▸ **Task description**:
Would you reproduce all of the entries exactly?

# # # # # # #

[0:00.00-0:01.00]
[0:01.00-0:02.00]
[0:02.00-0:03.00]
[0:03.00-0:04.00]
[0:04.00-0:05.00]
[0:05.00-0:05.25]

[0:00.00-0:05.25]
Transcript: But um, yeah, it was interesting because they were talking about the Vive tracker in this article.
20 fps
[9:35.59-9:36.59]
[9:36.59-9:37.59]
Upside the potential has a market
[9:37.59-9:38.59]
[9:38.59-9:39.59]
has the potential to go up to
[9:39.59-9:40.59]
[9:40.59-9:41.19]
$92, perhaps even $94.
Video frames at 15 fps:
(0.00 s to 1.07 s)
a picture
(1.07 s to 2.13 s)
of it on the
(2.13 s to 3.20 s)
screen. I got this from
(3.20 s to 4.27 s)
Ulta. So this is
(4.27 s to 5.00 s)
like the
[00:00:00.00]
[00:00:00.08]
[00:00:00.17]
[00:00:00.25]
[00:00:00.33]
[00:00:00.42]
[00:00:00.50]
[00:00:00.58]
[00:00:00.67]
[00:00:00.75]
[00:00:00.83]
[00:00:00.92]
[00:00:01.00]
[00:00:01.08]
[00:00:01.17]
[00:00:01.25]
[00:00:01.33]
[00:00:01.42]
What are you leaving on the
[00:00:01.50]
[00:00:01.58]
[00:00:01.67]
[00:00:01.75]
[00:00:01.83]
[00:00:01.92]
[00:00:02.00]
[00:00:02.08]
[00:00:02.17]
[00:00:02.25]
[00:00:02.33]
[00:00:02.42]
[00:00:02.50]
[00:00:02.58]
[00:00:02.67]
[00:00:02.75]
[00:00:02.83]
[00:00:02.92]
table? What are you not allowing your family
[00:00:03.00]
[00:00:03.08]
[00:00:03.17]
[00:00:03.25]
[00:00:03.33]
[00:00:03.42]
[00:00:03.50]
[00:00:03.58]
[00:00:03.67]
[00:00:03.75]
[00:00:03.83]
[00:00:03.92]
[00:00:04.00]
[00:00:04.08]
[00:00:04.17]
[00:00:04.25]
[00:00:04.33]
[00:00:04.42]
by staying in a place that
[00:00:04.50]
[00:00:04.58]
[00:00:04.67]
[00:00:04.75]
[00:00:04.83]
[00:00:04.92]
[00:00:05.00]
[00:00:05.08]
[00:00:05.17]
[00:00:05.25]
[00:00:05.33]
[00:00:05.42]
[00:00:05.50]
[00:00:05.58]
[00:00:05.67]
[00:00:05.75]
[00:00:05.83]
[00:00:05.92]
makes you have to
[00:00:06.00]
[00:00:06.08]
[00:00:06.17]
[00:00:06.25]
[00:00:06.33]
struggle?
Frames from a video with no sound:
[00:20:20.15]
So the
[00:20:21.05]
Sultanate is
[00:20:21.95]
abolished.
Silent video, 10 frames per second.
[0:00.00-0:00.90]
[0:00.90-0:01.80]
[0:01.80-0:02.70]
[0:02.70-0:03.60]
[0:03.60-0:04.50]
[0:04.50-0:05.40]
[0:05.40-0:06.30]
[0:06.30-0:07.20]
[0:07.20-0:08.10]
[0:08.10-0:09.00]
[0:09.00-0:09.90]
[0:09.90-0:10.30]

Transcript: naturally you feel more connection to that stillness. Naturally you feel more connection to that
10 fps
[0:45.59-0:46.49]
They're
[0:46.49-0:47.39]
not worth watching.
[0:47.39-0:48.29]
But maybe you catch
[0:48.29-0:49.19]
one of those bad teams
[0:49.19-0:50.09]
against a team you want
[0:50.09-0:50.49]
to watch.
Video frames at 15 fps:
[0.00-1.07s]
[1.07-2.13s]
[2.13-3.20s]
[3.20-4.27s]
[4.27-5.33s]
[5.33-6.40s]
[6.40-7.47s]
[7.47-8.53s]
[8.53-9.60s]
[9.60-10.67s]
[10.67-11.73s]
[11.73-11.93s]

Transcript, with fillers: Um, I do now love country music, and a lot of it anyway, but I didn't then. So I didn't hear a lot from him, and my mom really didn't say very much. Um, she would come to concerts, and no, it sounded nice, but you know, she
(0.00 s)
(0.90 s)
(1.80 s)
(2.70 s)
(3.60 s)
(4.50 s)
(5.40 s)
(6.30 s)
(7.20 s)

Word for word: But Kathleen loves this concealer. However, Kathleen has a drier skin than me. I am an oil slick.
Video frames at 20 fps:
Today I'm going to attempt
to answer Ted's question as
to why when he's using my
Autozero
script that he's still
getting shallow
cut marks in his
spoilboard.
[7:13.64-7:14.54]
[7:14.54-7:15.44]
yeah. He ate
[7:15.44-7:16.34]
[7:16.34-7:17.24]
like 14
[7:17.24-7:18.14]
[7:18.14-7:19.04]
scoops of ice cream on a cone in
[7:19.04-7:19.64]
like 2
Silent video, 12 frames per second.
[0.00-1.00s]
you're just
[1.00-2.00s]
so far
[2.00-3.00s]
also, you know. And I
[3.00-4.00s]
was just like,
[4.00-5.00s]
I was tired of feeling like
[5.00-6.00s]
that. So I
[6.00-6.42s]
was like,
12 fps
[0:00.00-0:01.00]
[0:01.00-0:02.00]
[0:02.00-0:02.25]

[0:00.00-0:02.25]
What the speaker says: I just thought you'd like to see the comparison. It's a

# # # # # # #

▸ **Task output**:
[0:00.00-0:01.00]
[0:01.00-0:02.00]
[0:02.00-0:03.00]
[0:03.00-0:04.00]
[0:04.00-0:05.00]
[0:05.00-0:05.25]

[0:00.00-0:05.25]
Transcript: But um, yeah, it was interesting because they were talking about the Vive tracker in this article.
20 fps
[9:35.59-9:36.59]
[9:36.59-9:37.59]
Upside the potential has a market
[9:37.59-9:38.59]
[9:38.59-9:39.59]
has the potential to go up to
[9:39.59-9:40.59]
[9:40.59-9:41.19]
$92, perhaps even $94.
Video frames at 15 fps:
(0.00 s to 1.07 s)
a picture
(1.07 s to 2.13 s)
of it on the
(2.13 s to 3.20 s)
screen. I got this from
(3.20 s to 4.27 s)
Ulta. So this is
(4.27 s to 5.00 s)
like the
[00:00:00.00]
[00:00:00.08]
[00:00:00.17]
[00:00:00.25]
[00:00:00.33]
[00:00:00.42]
[00:00:00.50]
[00:00:00.58]
[00:00:00.67]
[00:00:00.75]
[00:00:00.83]
[00:00:00.92]
[00:00:01.00]
[00:00:01.08]
[00:00:01.17]
[00:00:01.25]
[00:00:01.33]
[00:00:01.42]
What are you leaving on the
[00:00:01.50]
[00:00:01.58]
[00:00:01.67]
[00:00:01.75]
[00:00:01.83]
[00:00:01.92]
[00:00:02.00]
[00:00:02.08]
[00:00:02.17]
[00:00:02.25]
[00:00:02.33]
[00:00:02.42]
[00:00:02.50]
[00:00:02.58]
[00:00:02.67]
[00:00:02.75]
[00:00:02.83]
[00:00:02.92]
table? What are you not allowing your family
[00:00:03.00]
[00:00:03.08]
[00:00:03.17]
[00:00:03.25]
[00:00:03.33]
[00:00:03.42]
[00:00:03.50]
[00:00:03.58]
[00:00:03.67]
[00:00:03.75]
[00:00:03.83]
[00:00:03.92]
[00:00:04.00]
[00:00:04.08]
[00:00:04.17]
[00:00:04.25]
[00:00:04.33]
[00:00:04.42]
by staying in a place that
[00:00:04.50]
[00:00:04.58]
[00:00:04.67]
[00:00:04.75]
[00:00:04.83]
[00:00:04.92]
[00:00:05.00]
[00:00:05.08]
[00:00:05.17]
[00:00:05.25]
[00:00:05.33]
[00:00:05.42]
[00:00:05.50]
[00:00:05.58]
[00:00:05.67]
[00:00:05.75]
[00:00:05.83]
[00:00:05.92]
makes you have to
[00:00:06.00]
[00:00:06.08]
[00:00:06.17]
[00:00:06.25]
[00:00:06.33]
struggle?
Frames from a video with no sound:
[00:20:20.15]
So the
[00:20:21.05]
Sultanate is
[00:20:21.95]
abolished.
Silent video, 10 frames per second.
[0:00.00-0:00.90]
[0:00.90-0:01.80]
[0:01.80-0:02.70]
[0:02.70-0:03.60]
[0:03.60-0:04.50]
[0:04.50-0:05.40]
[0:05.40-0:06.30]
[0:06.30-0:07.20]
[0:07.20-0:08.10]
[0:08.10-0:09.00]
[0:09.00-0:09.90]
[0:09.90-0:10.30]

Transcript: naturally you feel more connection to that stillness. Naturally you feel more connection to that
10 fps
[0:45.59-0:46.49]
They're
[0:46.49-0:47.39]
not worth watching.
[0:47.39-0:48.29]
But maybe you catch
[0:48.29-0:49.19]
one of those bad teams
[0:49.19-0:50.09]
against a team you want
[0:50.09-0:50.49]
to watch.
Video frames at 15 fps:
[0.00-1.07s]
[1.07-2.13s]
[2.13-3.20s]
[3.20-4.27s]
[4.27-5.33s]
[5.33-6.40s]
[6.40-7.47s]
[7.47-8.53s]
[8.53-9.60s]
[9.60-10.67s]
[10.67-11.73s]
[11.73-11.93s]

Transcript, with fillers: Um, I do now love country music, and a lot of it anyway, but I didn't then. So I didn't hear a lot from him, and my mom really didn't say very much. Um, she would come to concerts, and no, it sounded nice, but you know, she
(0.00 s)
(0.90 s)
(1.80 s)
(2.70 s)
(3.60 s)
(4.50 s)
(5.40 s)
(6.30 s)
(7.20 s)

Word for word: But Kathleen loves this concealer. However, Kathleen has a drier skin than me. I am an oil slick.
Video frames at 20 fps:
Today I'm going to attempt
to answer Ted's question as
to why when he's using my
Autozero
script that he's still
getting shallow
cut marks in his
spoilboard.
[7:13.64-7:14.54]
[7:14.54-7:15.44]
yeah. He ate
[7:15.44-7:16.34]
[7:16.34-7:17.24]
like 14
[7:17.24-7:18.14]
[7:18.14-7:19.04]
scoops of ice cream on a cone in
[7:19.04-7:19.64]
like 2
Silent video, 12 frames per second.
[0.00-1.00s]
you're just
[1.00-2.00s]
so far
[2.00-3.00s]
also, you know. And I
[3.00-4.00s]
was just like,
[4.00-5.00s]
I was tired of feeling like
[5.00-6.00s]
that. So I
[6.00-6.42s]
was like,
12 fps
[0:00.00-0:01.00]
[0:01.00-0:02.00]
[0:02.00-0:02.25]

[0:00.00-0:02.25]
What the speaker says: I just thought you'd like to see the comparison. It's a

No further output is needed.